Is there anyone out there who doesn’t think our fiscal house is about to slide into the ocean?
Whether one accepts the government’s estimates of a national debt that nears $10 trillion, or whether one thinks the numbers provided by Richard Fisher of the Federal Reserve Bank of Dallas, which includes all the “unfunded” parts of Medicare (A, B, and D) at another $85.6 trillion, for a total of $95.6 trillion, the United States faces a staggering level of debt.[i] And Fisher’s numbers do not include Social Security, which now, for the first time, has seen its out-flows exceed its income, and which adds another $10 trillion (at least) to the totals. The Medicare debt alone would stick each American family of four with a bill of $1.3 million, or about 25 times the average household’s income. Taken together, these levels of debt exceed the Gross National Product of probably half the nations in the world put together.
But history offers some hope. The young republic of the United States of America faced an equally daunting debt bomb in 1788, and, perhaps given the new nation’s utter lack of credit history, an even greater challenge than we face today. But the Founders dug their way out to the point of fiscal solvency fairly quickly, and within a decade the nation was viewed as a sterling credit risk. How was this possible?
It began with Treasury Secretary Alexander Hamilton—often a punching bag for some conservatives because of his big-government proclivities. But Hamilton knew that the only way to establish credit was to pay your bills. The situation confronting the United States, coming out of the Revolutionary War and the Articles of Confederation, was this: states had issued their own debt—some more, some less than others—and the United States, through the Continental Congress had also accumulated debts. Hamilton insisted the nation had to pay them all, and that a policy of “assumption” was the only sure way to convince foreign investors that we were an honorable Republic and not a banana republic! Despite fierce battles, he carried the day in Congress: the U.S. would pay all debts accumulated by the national and state governments. But how? Hamilton’s genius showed in his next maneuver, as he knew he needed to attract the “monied men,” as he called them. He structured a “menu” of new bond/debt options, in which longer-term debts received higher returns. Thus, if an investor had little confidence in the United States, he took short-term bonds which paid off less; and if an investor thought the nation would survive and prosper, he bought long-term bonds with their higher payoff. Throughout it all, Hamilton, contrary to popular opinion, did not wish to see the country saddled with debt. He said debt “is perhaps the NATURAL DISEASE of all governments,” and his first actions as Treasury Secretary were designed to reduce the nation’s indebtedness.[ii]
Hamilton’s restructuring of the debt on the surface may have resembled what Governor Arnold Schwarzenegger of “Koli-for-nya” did in 2004, but only on the surface.
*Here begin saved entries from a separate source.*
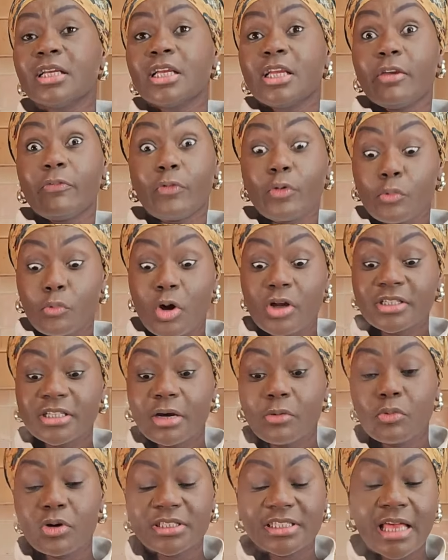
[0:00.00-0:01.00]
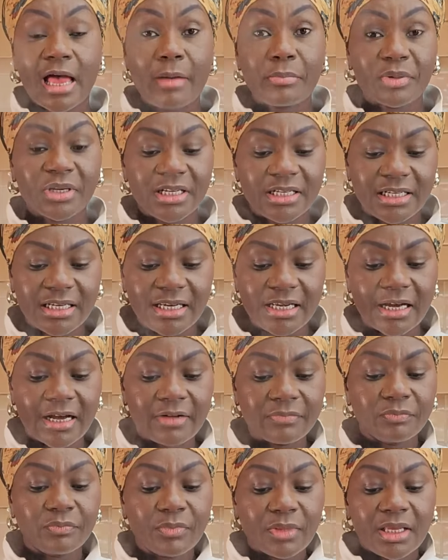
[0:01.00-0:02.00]
If you wonder what's happening
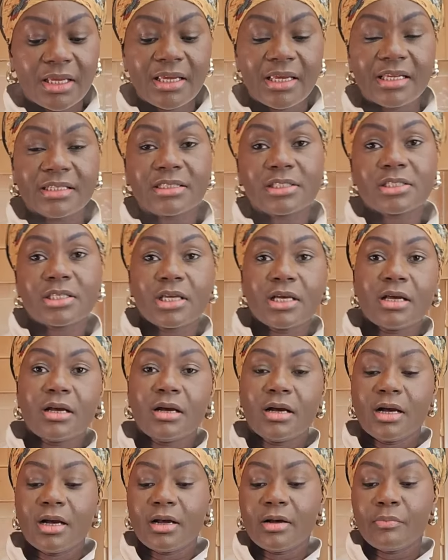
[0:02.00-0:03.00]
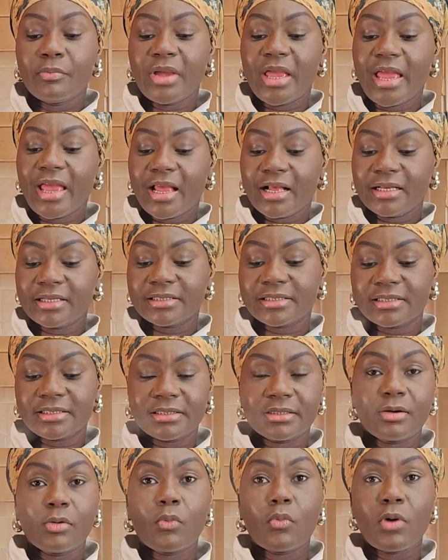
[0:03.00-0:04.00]
here, it's egg
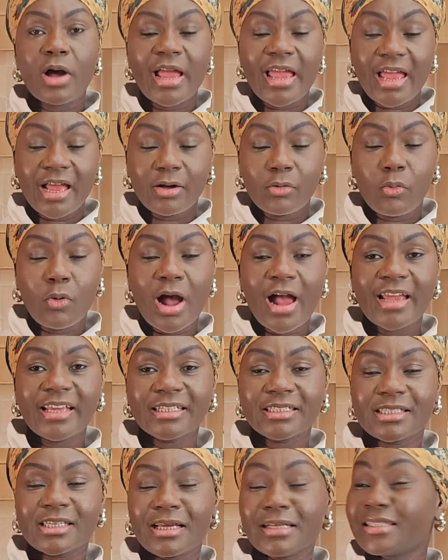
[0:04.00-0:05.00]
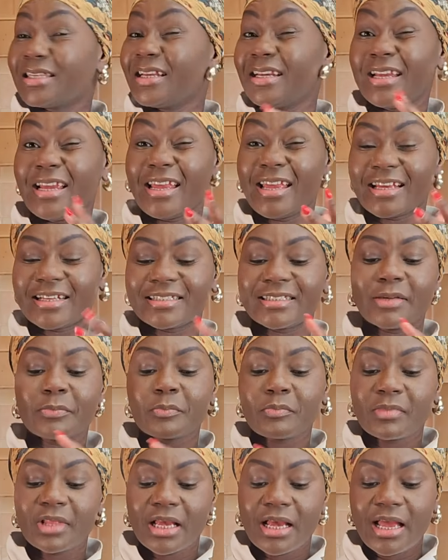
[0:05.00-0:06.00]
whites. I said eggs.
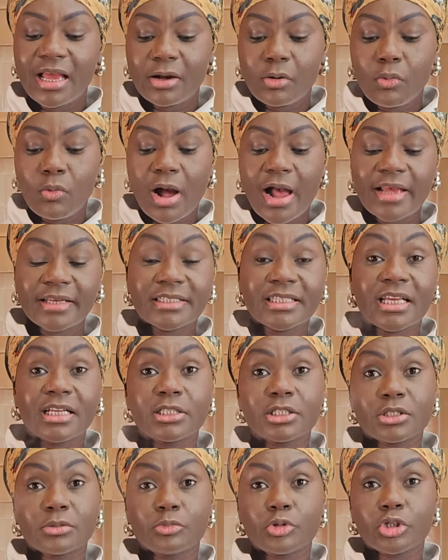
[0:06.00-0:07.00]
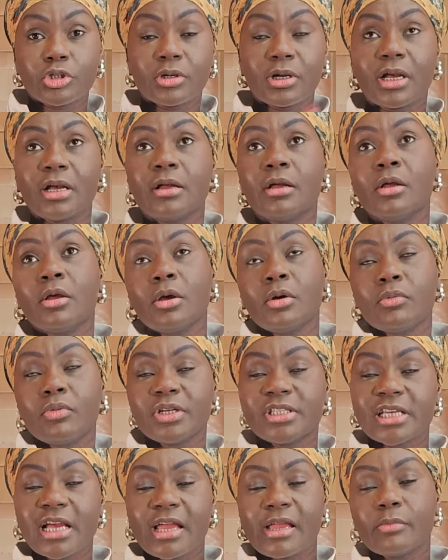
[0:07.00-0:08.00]
Egg whites and some sugar,
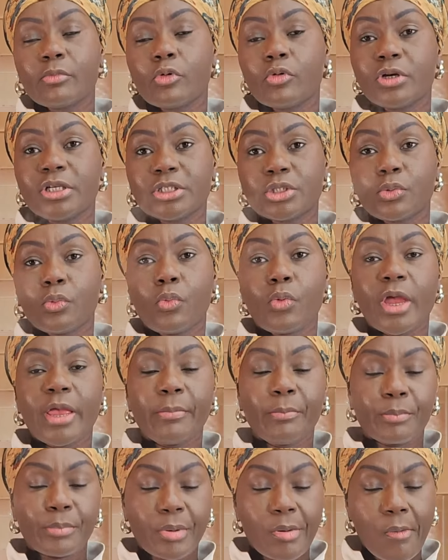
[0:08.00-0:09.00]
which I am going to whip.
Hamilton ensured that payments on the debt went to the oldest debt first, and through a “sinking fund,” no new debt could be contracted until the old debt had been settled—in essence setting the United States up with an “American Express” version of credit instead of a Mastercard/Visa “revolving” credit line. So while the U.S. indebtedness remained at about $83 million when Thomas Jefferson became president, the payments on interest remained at a minimum.
In part, Hamilton also knew that he could count on those whom he knew well—President George Washington, plus John Adams, James Madison, and Thomas Jefferson (two men quite likely to hold the office in the future)—to limit spending and to practice federal frugality. Indeed they did. They ran the government with a handful of secretaries and a few hundred public officials; they carefully watched expenditures, with the largest being the construction of four large frigates under Adams and Thomas Jefferson’s purchase of Louisiana for $15 million. Yet despite the Louisiana Purchase, Jefferson still managed to slice more than one-quarter off the national debt.
All the Founders recognized that for the “monied men” to ally with the new nation, it had to honor its contracts (which it did through assumption); it had to establish a sound currency (which it did by adopting a gold standard and coining money along the Spanish system of tens and fives); and by paying its debts, which it did. By the presidency of Andrew Jackson, the nation had a surplus, but more important, it had a sterling credit record, and investment money flowed into the new nation. Hamilton, Washington, Adams, Madison, and Jefferson had all adroitly kept the “Revolutionary Debt Bomb” from exploding, and instead leveraged it for the growth of future generations. The key was confidence—confidence in the fiscal frugality and restraint of the leaders, confidence by the business sector in the government. Do either of those exist today?
While the numbers are staggering, like all numbers they matter little compared to the “animal spirits” of entrepreneurship, investment, and business growth. A sunny Ronald Reagan dug the U.S. out of deep straits just 30 years ago. The Founders, operating with even less, founded a nation on confidence and freedom, and the lessons of history tell us that such turnarounds can occur if the nation is determined to once again defuse its debt bomb.
University of Dayton
co-author, A Patriot’s History of the United States
[ii]. One of the best analyses of Hamilton’s program is in Charles Calomiris, “Alexander Hamilton,” in Larry Schweikart, ed., The Encyclopedia of American Business History and Biography: Banking and Finance to 1913 (New York: Facts on File, 1990).